For two weeks recently I got into a steady routine. At 10:30 each morning, I would sit at my kitchen table, strap three devices containing sensors to my right arm, and switch on a tablet computer. Then I would spend 20 minutes going through a series of exercises monitored by a man who popped up in a window on the screen.
The results of my endeavours will, I hope, help millions of people like me dealing with Parkinson’s disease.
My daily routine was part of a medical trial run by engineers from Imperial College and a start-up company they have founded, in collaboration with a consultant neurologist at London’s Charing Cross Hospital. Its aim – to use artificial intelligence techniques to develop a wearable device that could monitor the symptoms of Parkinson’s disease and even perhaps help to treat it.
For me that is an exciting prospect. I was diagnosed with Parkinson’s in January 2019 and the first thing I was told was that there is no cure for this disease which afflicts something like 10 million people and is the world’s fastest growing neurological condition.

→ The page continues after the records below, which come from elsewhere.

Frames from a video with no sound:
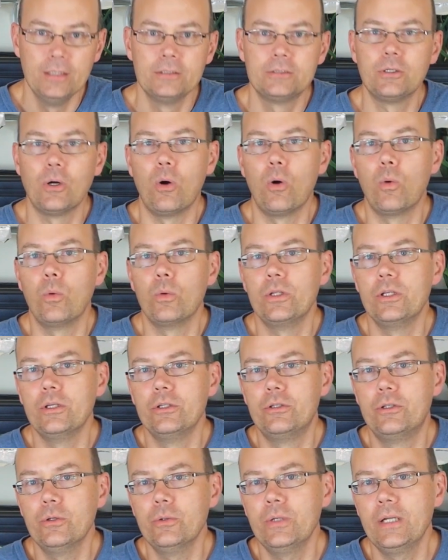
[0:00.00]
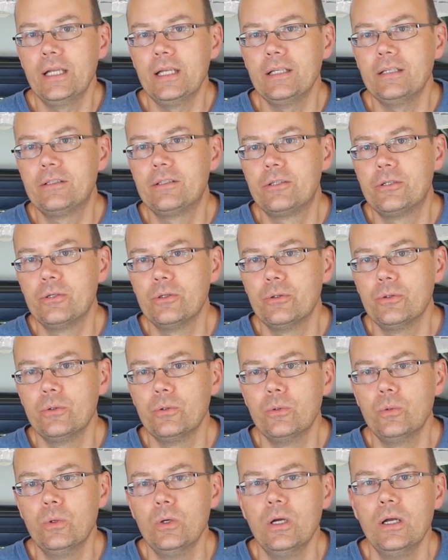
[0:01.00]
So you do need
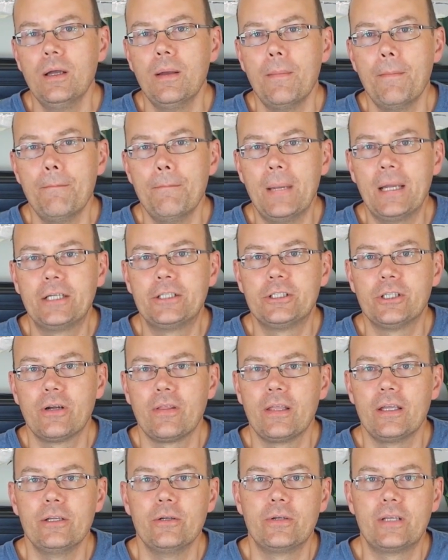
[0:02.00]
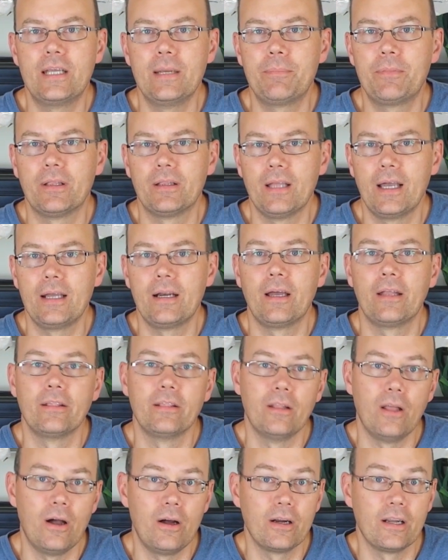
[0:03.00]
to make sure that you keep the light
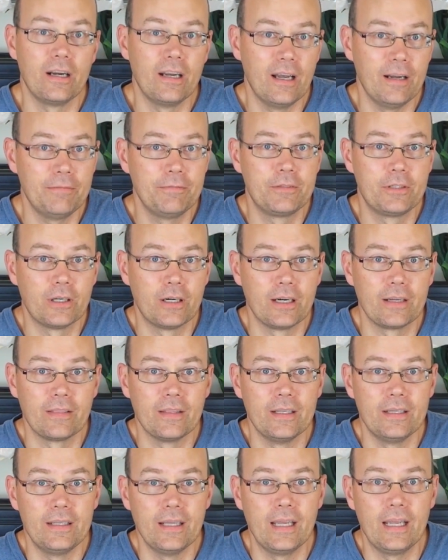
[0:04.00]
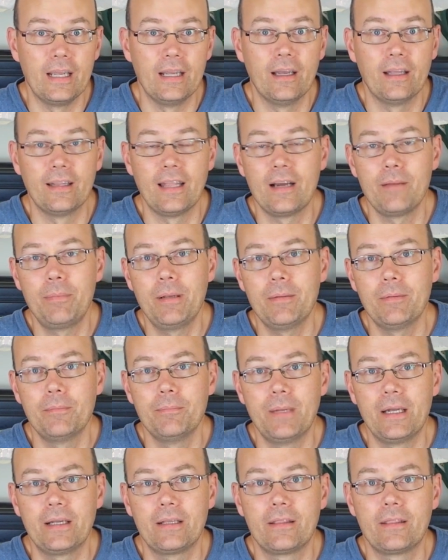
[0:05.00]
on long enough during the day. A lot of people
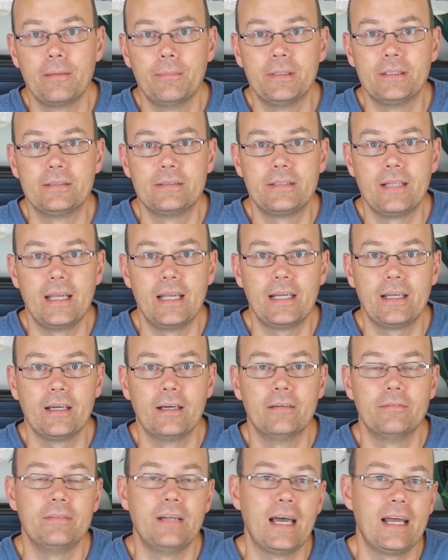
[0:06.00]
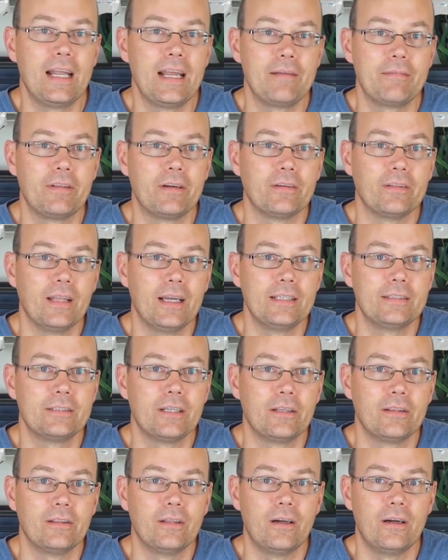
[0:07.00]
make the mistake of not having their lights
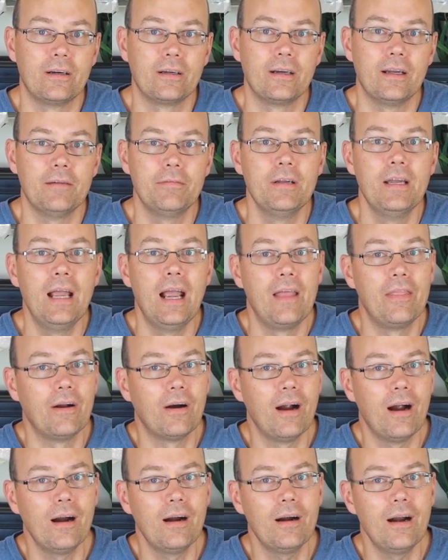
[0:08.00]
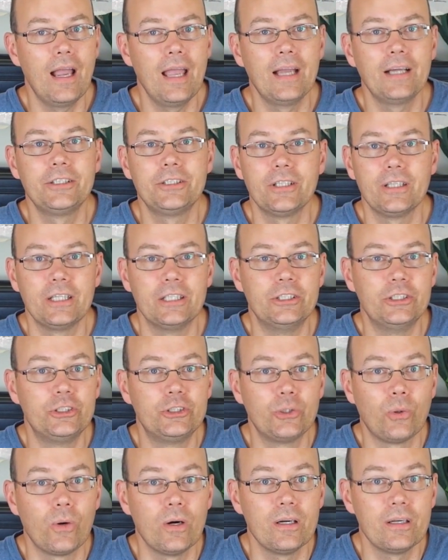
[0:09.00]
on long enough, and there are actually
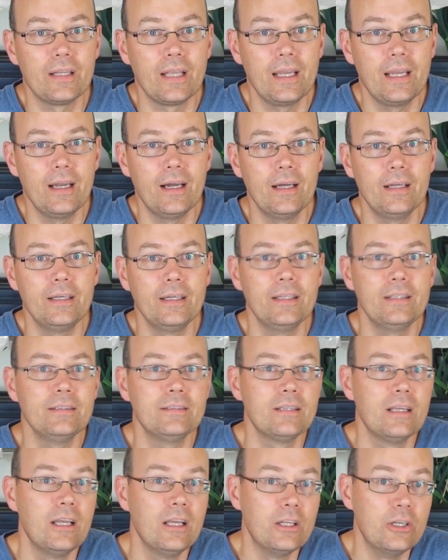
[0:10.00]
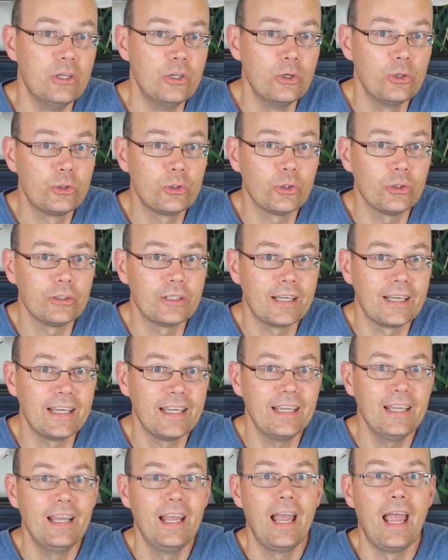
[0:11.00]
short day onions, neutral
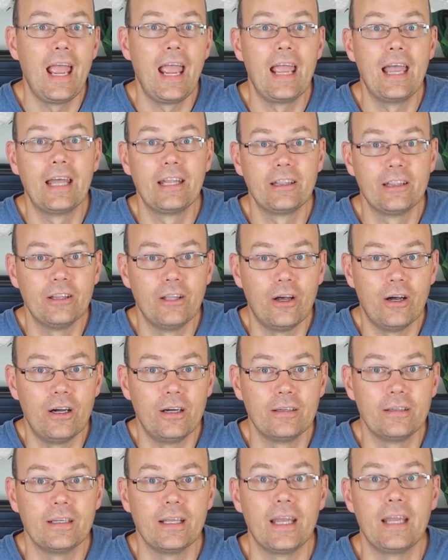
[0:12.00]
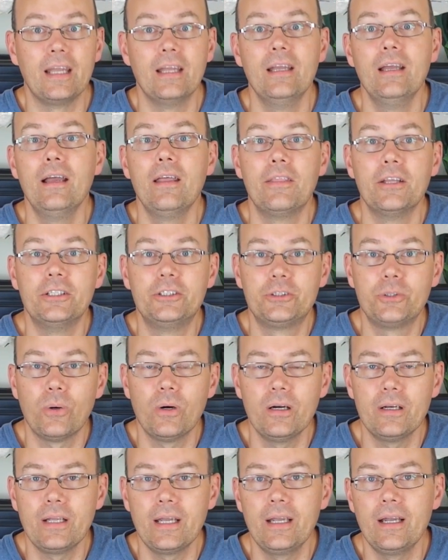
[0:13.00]
day, and long day. The
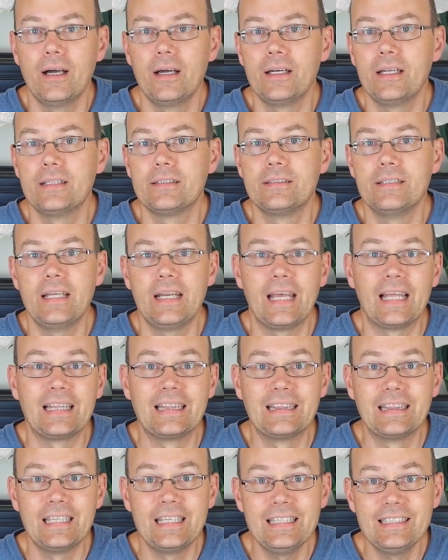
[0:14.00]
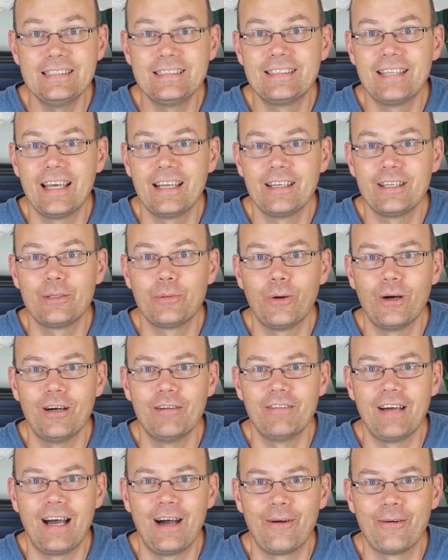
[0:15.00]
short day onions need at least 10 to
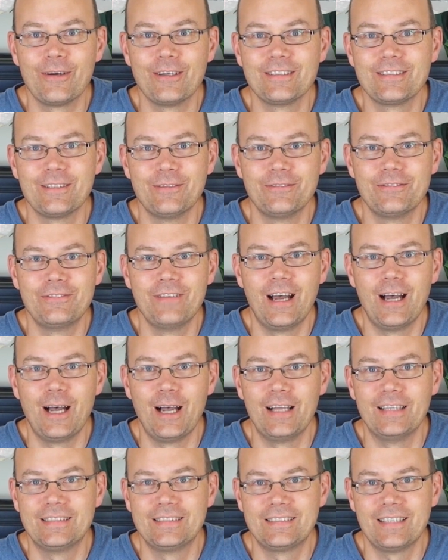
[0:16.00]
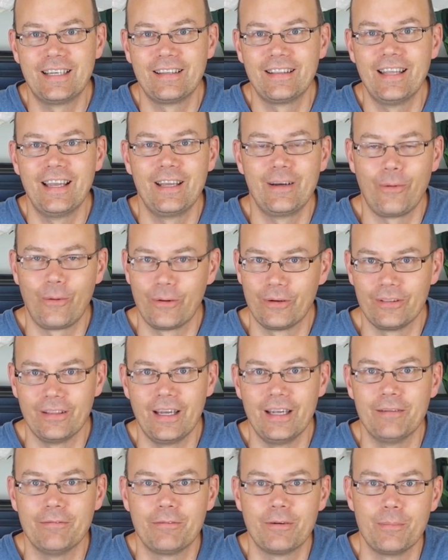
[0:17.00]
12 hours of sunlight or
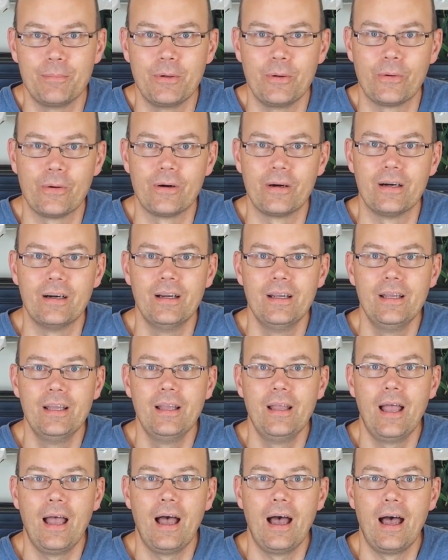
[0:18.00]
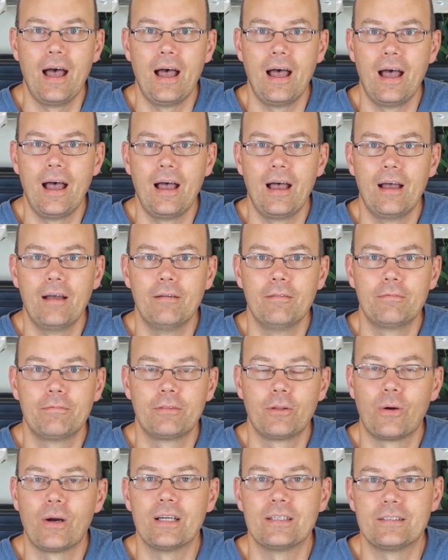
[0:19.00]
light from your
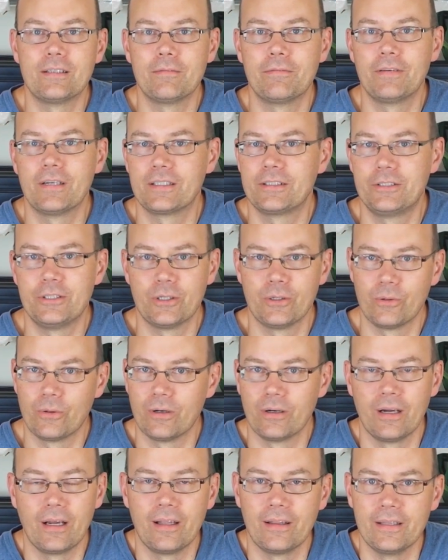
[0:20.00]
fluorescent fixture or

There is medication to treat the symptoms but it is notoriously difficult to prescribe exactly the right dose of Sinemet and other drugs which act to replace the missing dopamine that makes someone with Parkinson’s shake or drag their foot. In my case, it was not clear to me that the drugs were working.
That is how I ended up being sent by my own consultant at St Mary’s Hospital Paddington for a second opinion from Dr Yen Tai, the neurologist at Charing Cross working with Imperial College. After he had prescribed me a new drug, we got talking about technology and how it might help in the battle against Parkinson’s. When he offered to enrol me in the Imperial trial, I leaped at the chance.
The exercises I did each morning – twisting my hand from side to side, holding it out in front of me, moving my arm up and down – were similar to what my consultant makes me do on my visits every four months. The idea is that the data recorded by the sensors and the video of the session will gradually teach the AI system how to grade symptoms in the way a human doctor does.
Neurologists use what’s called the UPDRS – the Unified Parkinson’s Disease Rating Score – to calibrate the severity of a patient’s symptoms. Earlier in the trial, other patients of Dr Tai had been assessed by him at his clinic, and his UPDRS ratings were then fed into the AI system as part of its learning data.
Ravi Vaidyanathan, reader in biomechanics at Imperial College and principal investigator for this research programme, laughed when I said the aim seemed to be to take Dr Tai’s brain and put it in the AI. “We are a few light years from being able to take what Yen’s brain can do,” he said.” But we are trying to take his diagnostic capacity into the automated system. And that’s how machine learning works.”
The Imperial team is not alone in exploring how wearable devices could be used to diagnose and monitor Parkinson’s. “Wearable sensors are quite a popular hot topic in Parkinson’s research for a number of years now,” says Dr Tai. A team at Apple, working with medical specialists, showed how the Apple Watch could be used to monitor symptoms and measure their response to medication.
But the Imperial team believes their trial goes further than any other in collecting data about all of the main Parkinson’s symptoms – stiffness of the limbs, tremor and slowness of movement.
What is exciting is what comes next. Later this year, SERG Technologies, the spinout from Imperial working to commercialise this research, hopes to have something much less clunky – “a nice, lean simple device,” says Ravi Vaidyanathan.